Gary Victors hochkomische Politsatire „Die Zauberflöte“
Klaus Jetz

Homosexualität ist in Haiti nicht strafbar, doch Homosexuellenfeindlichkeit und Transphobie sind weit verbreitet und meist religiös motiviert. Gleichgeschlechtliche Paare werden nicht anerkannt, Schutz vor Diskriminierung gibt es nicht. Im Jahr 2017 stimmte der Senat einem Gesetzentwurf zu, der „öffentliche Unterstützung für Homosexualität“ und gleichgeschlechtliche Eheschließungen verbietet. Die Haitianer*innen seien der Auffassung, so Senatspräsident Latortue, dass Homosexualität eine westliche Praxis sei, die nichts mit ihrem Land zu tun habe, das sich auf seine „Werte und Traditionen konzentrieren“ müsse. Solche Äußerungen kennen wir auch von Putin, Orban oder afrikanischen Potentaten.

Bald nach dem verheerenden Erdbeben im Jahr 2010 begannen evangelikale Gruppen und von ihnen beeinflusste Politiker*innen, die Masisi – eine stigmatisierende Bezeichnung für schwule Männer – für die Katastrophe verantwortlich zu machen. Sie sei eine göttliche Strafe für die Sünden der LSBTI-Community. Die sah sich bald einer verstärkten Ausgrenzung und Übergriffen ausgesetzt. Menschenrechtsorganisationen dokumentierten Fälle, in denen LSBTI-Personen der Zugang zu Notunterkünften, Lebensmitteln und medizinischer Versorgung verweigert wurde. Der junge Aktivist Charlot Jeudy gründete die Organisation Kouraj (Mut), um für haitianische LSBTI mehr Rechte und Schutz zu erstreiten: „Wir wollen einen anderen Diskurs über Homosexualität in Haiti anstoßen, denn viel zu lange haben nur Homophobe über uns und unsere Situation geredet“, so Jeudy 2011.
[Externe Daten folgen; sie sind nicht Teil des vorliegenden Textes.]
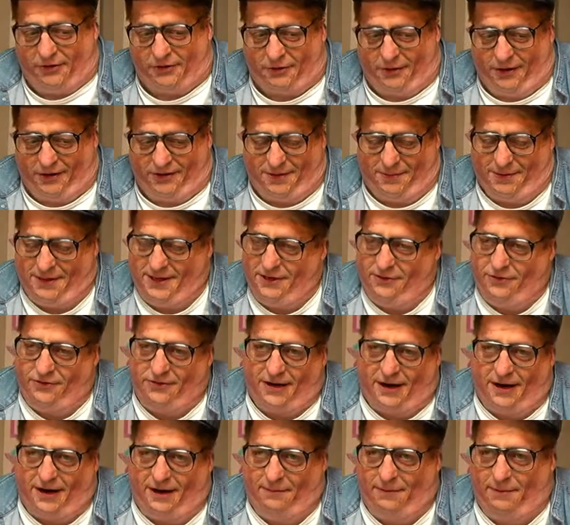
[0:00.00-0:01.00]
grails.
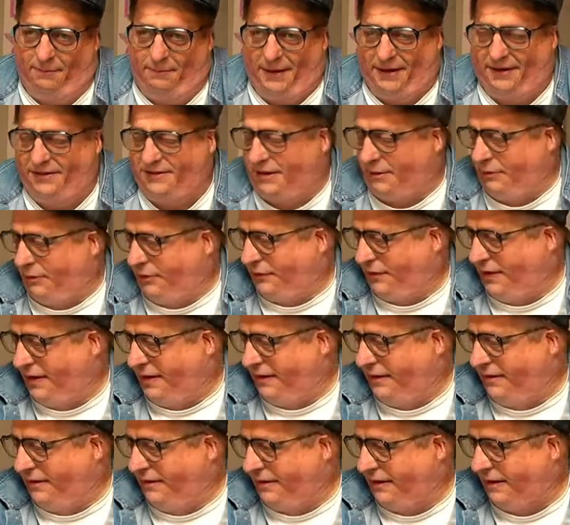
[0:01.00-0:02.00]
I'm a big Star Wars
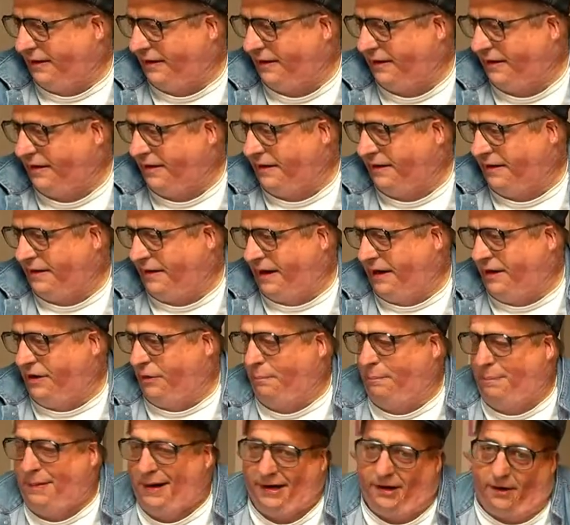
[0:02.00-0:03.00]
fan. Like, I
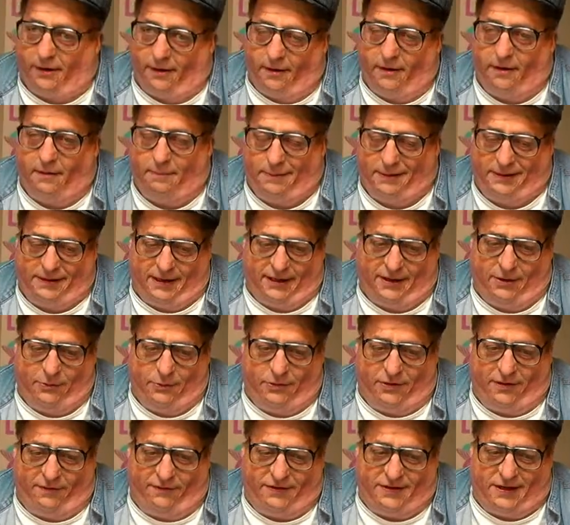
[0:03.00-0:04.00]
know bigger, but like
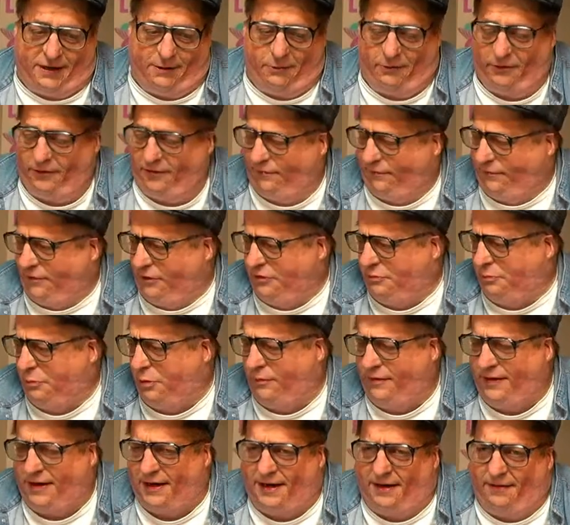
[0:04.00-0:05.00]
Star Wars is the first
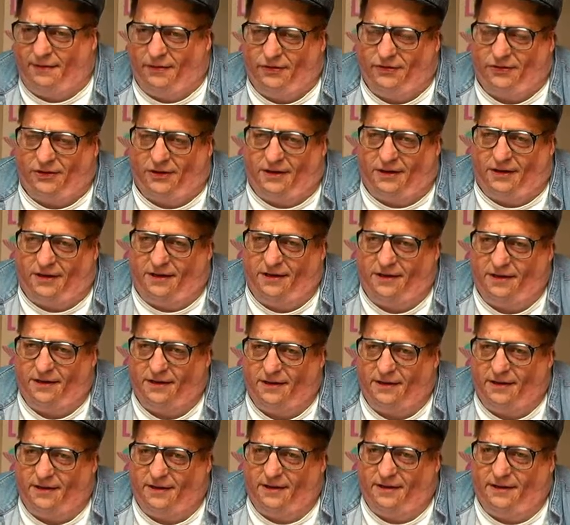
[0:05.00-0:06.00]
movie I ever saw
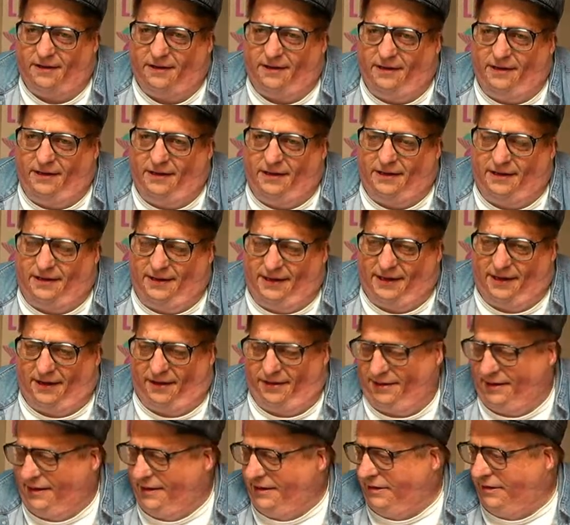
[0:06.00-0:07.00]
in a
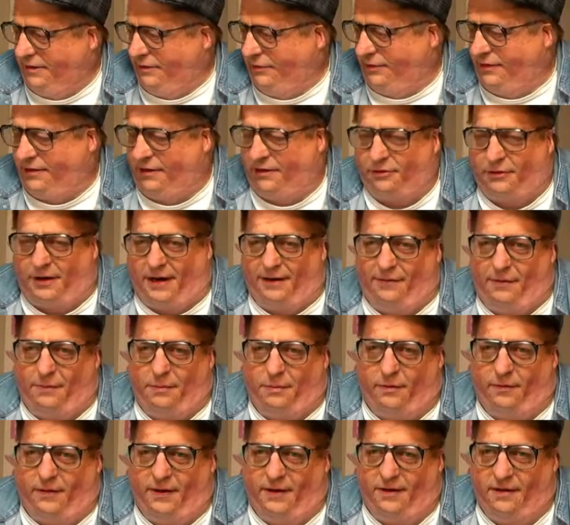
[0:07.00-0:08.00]
theater. Is it a drive-in
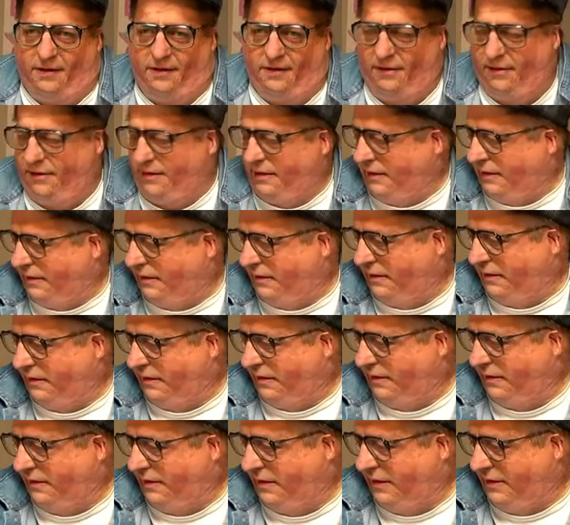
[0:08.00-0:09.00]
movie? And
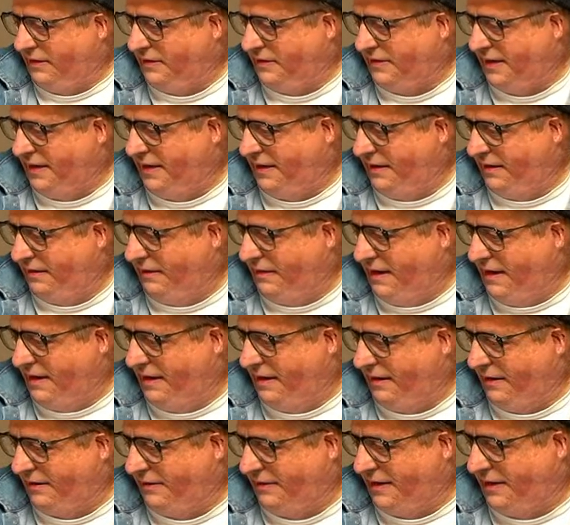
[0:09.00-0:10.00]
it's got
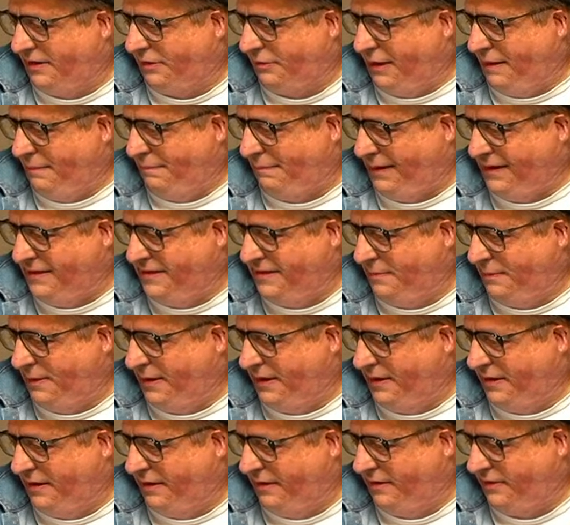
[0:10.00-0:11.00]
a great place in my
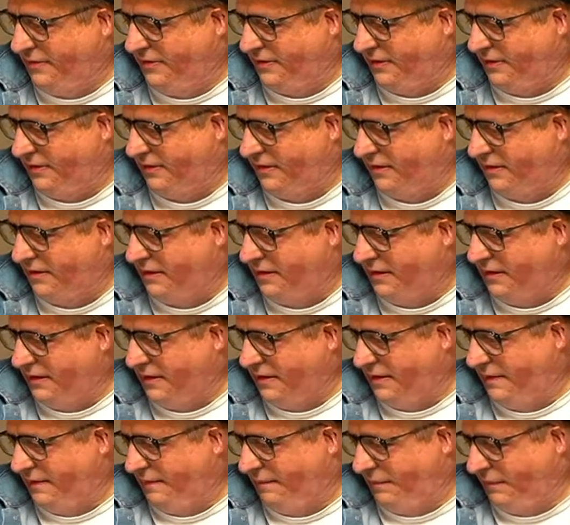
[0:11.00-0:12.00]
heart. So
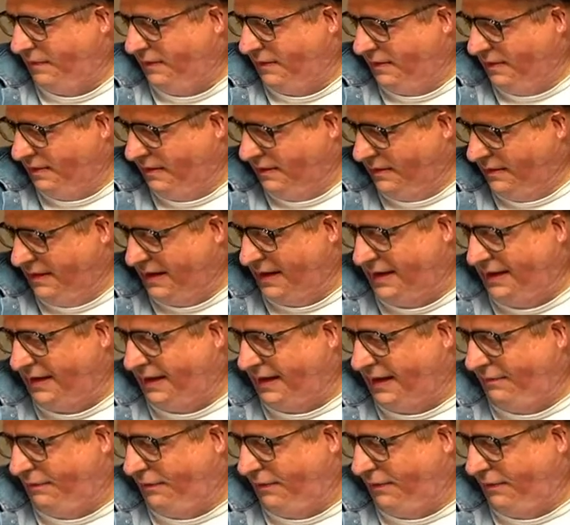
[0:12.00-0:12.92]
yeah, I thinkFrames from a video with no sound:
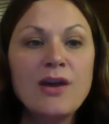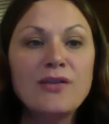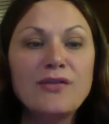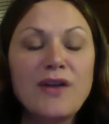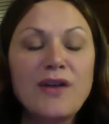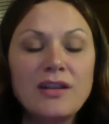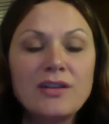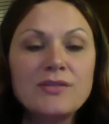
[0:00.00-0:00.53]

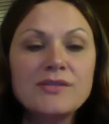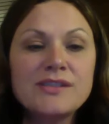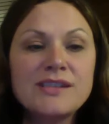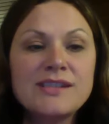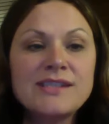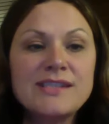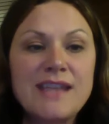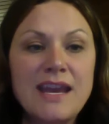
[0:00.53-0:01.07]
follows the
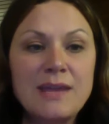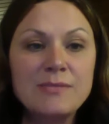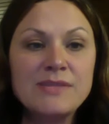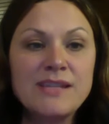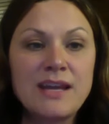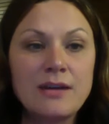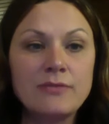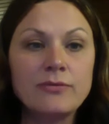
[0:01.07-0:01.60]
same
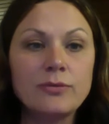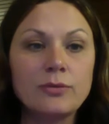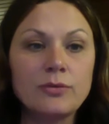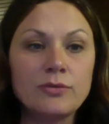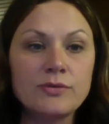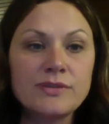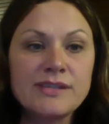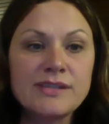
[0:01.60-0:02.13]
set of
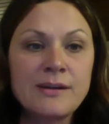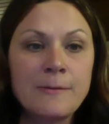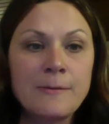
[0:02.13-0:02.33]
rules.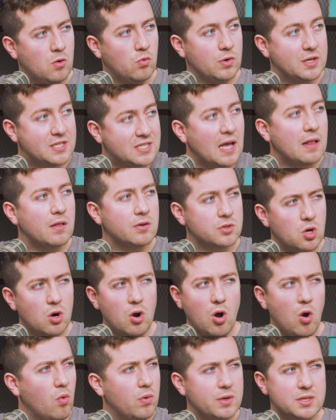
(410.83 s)
Resellers are
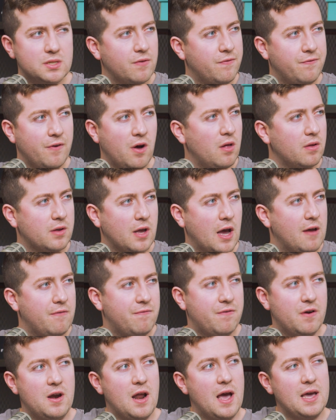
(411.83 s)
always the fall guy
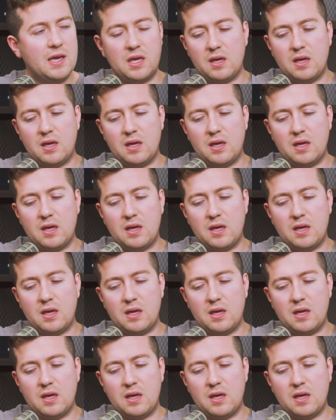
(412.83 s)
for Nike.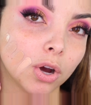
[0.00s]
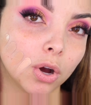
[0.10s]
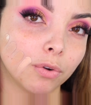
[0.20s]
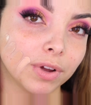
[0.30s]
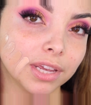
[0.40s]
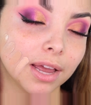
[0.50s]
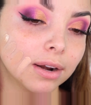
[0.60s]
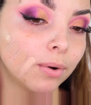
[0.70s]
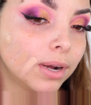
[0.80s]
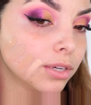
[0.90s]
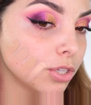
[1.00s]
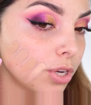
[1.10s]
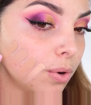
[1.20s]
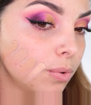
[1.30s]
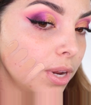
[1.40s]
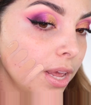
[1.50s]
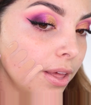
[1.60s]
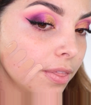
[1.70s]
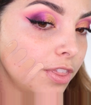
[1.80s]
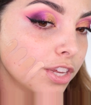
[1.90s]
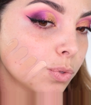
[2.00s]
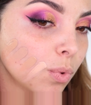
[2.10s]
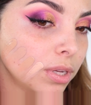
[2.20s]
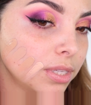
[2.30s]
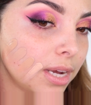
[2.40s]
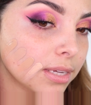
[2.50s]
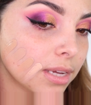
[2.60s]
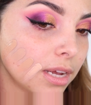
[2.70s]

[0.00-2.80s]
of a yellow undertone. This one does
In den folgenden Jahren wurde Kouraj zu einer NGO, die rechtliche und psychosoziale Beratung anbot sowie Schulungen für die LSBTI-Community durchführte, wichtige Akzeptanzarbeit leistete und für LSBTI-Rechte und Schutz vor Diskriminierung aufgrund der sexuellen Orientierung und Geschlechtsidentität kämpfte. Kouraj-Mitglieder kaperten den Begriff Masisi für die eigene Community und drehten ihn ins Positive: Aus der Beleidigung sollte ein Ausdruck des Stolzes werden. Immer wieder gab es Morddrohungen, Hasspredigten und Übergriffe gegen Kouraj und Mitglieder der Organisation. Im Jahr 2016 musste ein LSBTI-Festival in Port-au-Prince wegen Drohungen abgesagt werden. Charlot Jeudy lehnte es damals ab, für eine Weile Schutz im Ausland zu suchen. Ende November 2019 wurde er tot in seinem Haus aufgefunden. Die Ermittlungen zu den Umständen seines Todes wurden nie abgeschlossen, der oder die Mörder blieben straffrei.

Vor diesem Hintergrund ist Gary Victors neuer Roman „Die Zauberflöte“ („Masi“ im Original) angesiedelt. Victor schrieb ihn 2017, erschienen ist er 2018 in Montreal. Der Autor wurde im deutschsprachigen Raum bekannt durch seine Dieuswalwe Azémar-Krimireihe, durch Romane wie „Suff und Sühne“, „Im Namen des Katers“ oder „Schweinezeiten“, in denen Inspektor Azémar als Antiheld immer wieder an den haarsträubenden Zuständen in seiner Heimat zu scheitern droht. In diesen Krimis thematisiert Victor die Probleme seines Landes, die Perspektivlosigkeit und Arbeitslosigkeit unter den Jugendlichen, die schlechte Regierungsführung, grassierende Kriminalität, Korruption und Abhängigkeit vom Ausland, das prekäre Gesundheitssystem und die horrenden Naturkatastrophen, alles Aspekte, die er auch in der „Zauberflöte“ streift.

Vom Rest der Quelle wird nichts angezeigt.